Cemil Gözel

Attilâ İlhan, Allah’ın Süngüleri romanında Yunus Nâdi’ye oldukça geniş bir yer ayırıyor. Nâdi’nin Kurtuluş Savaşındaki konumundan Birinci Meclis’teki başarılarına ve Türkiye Komünist Fırkasının kurulması sürecindeki rolüne kadar... Ancak benim romanda en çok ilgimi çeken bölümler, Nâdi’nin Bolşevizm hakkındaki fikirlerinin yansıtıldığı bölümlerdi. Örneğin Yunus Nâdi, NewYork Times’tan bir gazeteciyle Bolşevizm hakkında konuşmaktadır:

"Yunus Nâdi Bey, başında kırmızı tepelikli kalpak, gözünde beyzî gözlükleri; ceketini çıkarıp, koltuğuna giydirmiş; gömleğinin kolları sıvalı; heyecanlı heyecanlı, konuşuyor:

‘... fırkamız filhâkika teessüs etmiştir, Meclis’de meb’uslarımız mevcût, lâkin biz Komünizm ile Bolşevizmi farklı mütalaa etmekteyiz... idrakimiz Moskova’nın idrakinden farklıdır...’

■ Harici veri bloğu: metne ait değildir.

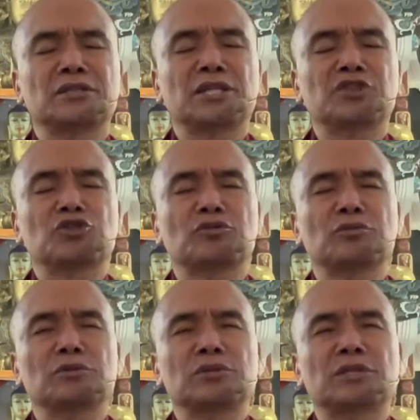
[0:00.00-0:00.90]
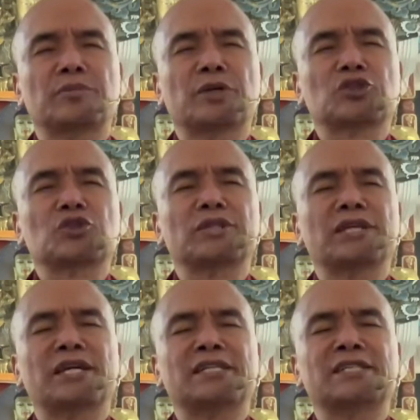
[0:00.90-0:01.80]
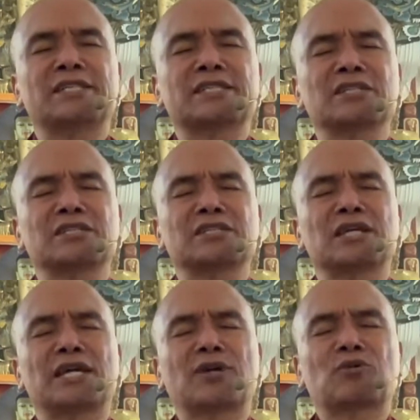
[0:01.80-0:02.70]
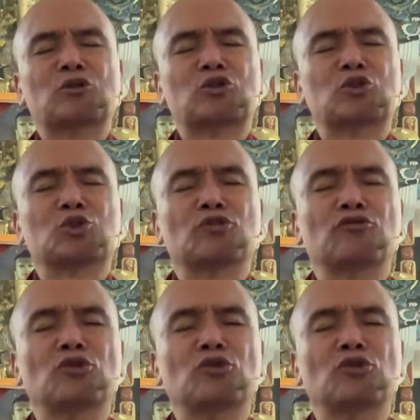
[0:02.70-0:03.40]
tension, depression, anxiety, anguish, and so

Jimmy Fowler, piposu dişlerinin arasında, sordu: ‘ ... yâni nasıl? Pek anlayamadım!’

‘ ... anlaşılmayacak bir şey yok!. Memleketimizde, Kapitalizmin zulmü dahilden değil, hâriçten geliyor: istiklâli tam için, Garp Emperyalizmi’ne karşı, ahâlinin tamamı ittifak halindedir; daha da hâizi ehemmiyet olanı şu ki, bu ittifaka Alemi İslâm da dahil!..’

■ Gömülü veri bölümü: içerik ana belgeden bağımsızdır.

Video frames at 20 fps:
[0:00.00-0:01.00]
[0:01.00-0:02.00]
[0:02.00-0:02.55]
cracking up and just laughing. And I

RUS BOLŞEVİK DEĞİL TÜRK KOMÜNİZMİ

O dönem Kemalist kadrolar arasında sıkça Bolşevizm tartışmasının yapıldığı sır değil. Hatta bu tartışmalar Hâkimiyeti Millîye’nin başyazılarına da yansımıştı. Gazetede, Rus Bolşevizmi ciddi olarak mütalaa ediliyor ve Türkiye’ye uygunluğu hakkında fikir yürütülüyordu. Kemalistler, yürüttükleri tartışmalarda, "Rus Bolşevizm’i(ni) değil Türk Komünizmi(ni)" savunmuşlardır. Bu arayışın kökeninde, Attilâ İlhan’ın Nâdi’den aktardığı fikirlerin yattığını söylemek gerçeğe aykırı değil.

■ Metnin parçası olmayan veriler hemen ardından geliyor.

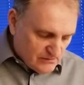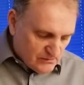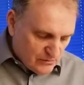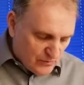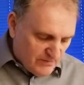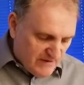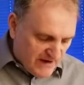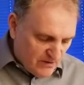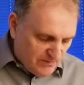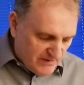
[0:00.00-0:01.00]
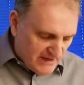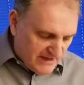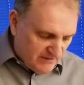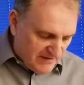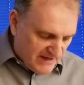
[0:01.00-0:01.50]
I want to pick up a
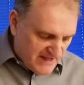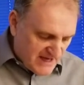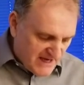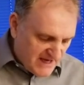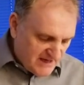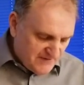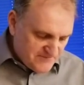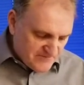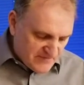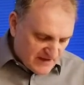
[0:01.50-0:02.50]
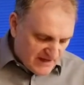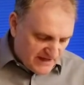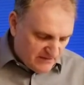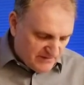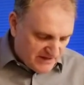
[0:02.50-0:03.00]
little bit of the egg, a
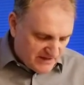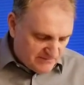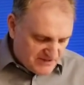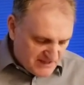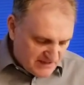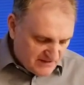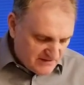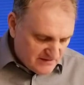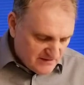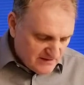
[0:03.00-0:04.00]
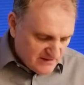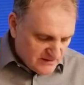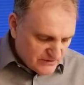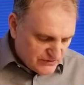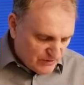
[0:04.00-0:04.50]
little bit of the potato,
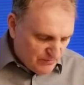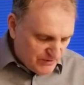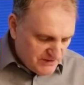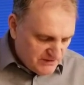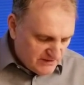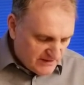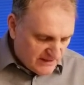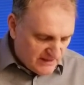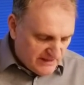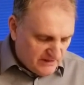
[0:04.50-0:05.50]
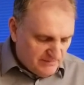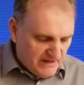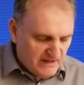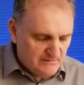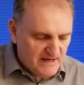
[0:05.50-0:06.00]
some onion and a little bit
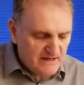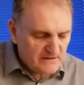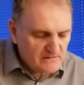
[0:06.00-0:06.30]
of the meat.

1819 Kasım 1922 tarihinde Sovyet yetkilileriyle görüşen Yunus Nâdi, bu fikri onlara da söylüyor: "Anadolu’da sosyalizmin mümkün olmadığını anlamanız gerekir."

Teori dergisi, Ağustos 2000 tarihli 127. sayısında Yunus Nâdi ve Sovyetler Birliği yetkilileri arasında gerçekleşen bu görüşmelerin tutanaklarını yayımladı. Görüşme tutanaklarından Cumhuriyet önderliğinin Sovyetler ile ilişkileri ele alma düzeyleri ve biçimleri oldukça olgun bir şekilde yansıyor. Yunus Nâdi görüşmelerde Türkiye’ye özgü bir sosyalizmi savunmaktadır. Anadolu’da sosyalizm mümkün değil derken kastettiğinin Bolşevizm olduğu anlaşılıyor. Çünkü aynı görüşmede "biz cumhuriyeti Devlet Sosyalizmi temellerine dayalı olarak kurmaktayız" demektedir.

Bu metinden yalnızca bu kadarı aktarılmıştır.